6

4 2 0
                                    

Sesampainya di perpustakaan, Figam mengajak Diva untuk duduk di bagian paling ujung pojok belakang perpus, tempat kesukaan Figam membaca. Juga jika berbicara panjang lebar, pengawas tak dapat mendengarnya karena luas dan banyak barang selain buku yang berjejer.

Di sana Figam sudah duduk terlebih dahulu dengan membawa sebuah buku filosofi, disusul dengan Diva yang membawa sebuah komik bergenre thriller.

Diva duduk berhadapan dengan Figam.

"Ini pertama kalinya gue ke sini bukan karena tugas kelas." Diva membuka lembaran pertama komik tersebut yang menampilkan perkenalan tokoh utama.

"Gam, lihat deh. Tokoh utamanya mirip kayak lo!" Dengan antusias Diva memperlihatkan komik tersebut pada Figam.

Figam melihatnya sekilas, lalu kembali membaca buku filosofinya.

"Mending lo baca buku non-fiksi, Va."

Diva mengernyit heran mencerna ucapan Figam barusan.

"Lo tau sendiri kan kalo gue gak suka baca non-fiksi, apalagi buku ilmiah."

"Makanya lo gak pintar-pintar."

Kesal, Diva tak bisa menahan emosinya. Udah berani lo ya! "Heh, lo harus tau, walau gue gak pintar masalah pelajaran, gue pintar dalam bela diri, olahraga, masak, juga pintar bersosial!"

Figam melepaskan topi yang sedari tadi menutup ekspresinya. Figam menatap Diva dalam, "Jadi lo pengen gue puji?"

Diva tersenyum miring. "Lo juga?"

Figam menarik sebelah alisnya.

"Boleh gue komentarin lo, Figam?"

Tanpa menunggu persetujuan Figam, Diva lekas berkata, "Dear Figam, lo itu ganteng. Rambut, dahi, rahang, alis, mata, bulu mata, hidung, bibir, sangat sempurna. Lo juga pintar, sayangnya ketutup sama postur tubuh, penampilan, dan sikap lo. Coba deh diubah, pasti semua cowok di sekolah kita kalah ngelawan lo."

"Gue hidup nggak butuh pujian, tapi makasih atas komentarnya."

Ada perasaan sakit di dada Diva usai mendengar ucapan Figam, Diva jadi merasa bersalah. "Maaf atas ucapan gue barusan."

"Dengan senang hati, lagian hal itu udah sering gue dengar selain lo."

Diva menatap sendu Figam, dihadapannya kini Figam sedang menikmati bukunya.

"Maaf ganggu waktu baca lo, tapi boleh gue tau lebih dalam soal lo?" jujur Diva.

Figam menutup buku bacaannya, kini beralih menatap Diva datar.

"Kenalin, gue Aideen Afigam Alvareza."

Diva mengernyit heran.
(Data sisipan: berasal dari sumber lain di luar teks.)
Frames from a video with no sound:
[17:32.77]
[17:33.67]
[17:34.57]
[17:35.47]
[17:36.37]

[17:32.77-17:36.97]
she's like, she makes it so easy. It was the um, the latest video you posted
Bukannya kita udah kenalan dulu dan kemarin? Kenalan macam apalagi ini?

"Kalo pengen lebih dekat, kita kenalan lagi dengan versi yang beda," ujar Figam.

Diva mendengus pelan. "Aneh lo, lagian lo pasti dah tau nama panjang gue," gerutunya pelan, namun dapat didengar Figam selagi volumenya bukan sekecil semut.
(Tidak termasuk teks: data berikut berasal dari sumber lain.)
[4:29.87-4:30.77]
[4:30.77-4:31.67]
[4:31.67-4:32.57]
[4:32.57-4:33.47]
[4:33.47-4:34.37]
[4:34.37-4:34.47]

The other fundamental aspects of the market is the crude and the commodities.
Tak ada sahutan dari Figam, membuat Diva lekas menghilangkan aura canggungnya.

Diva membalas jabatan tangan Figam. "Siapa sih yang gak kenal gue. Kenalin, Diva Aliya. Senang berkenalan tiga kali sama lo."

Usai perkenalan tersebut, Figam maupun Diva kembali membaca buku dengan tenang hingga kembali ke kelas usai bel masuk kelas berbunyi.

•°•°•°•

Di sela jam pelajaran berlangsung, Diva sama sekali tak memperhatikan pembahasan guru tersebut.

Diva memijit keningnya, beberapa menit lagi bel pulang sekolah akan berbunyi.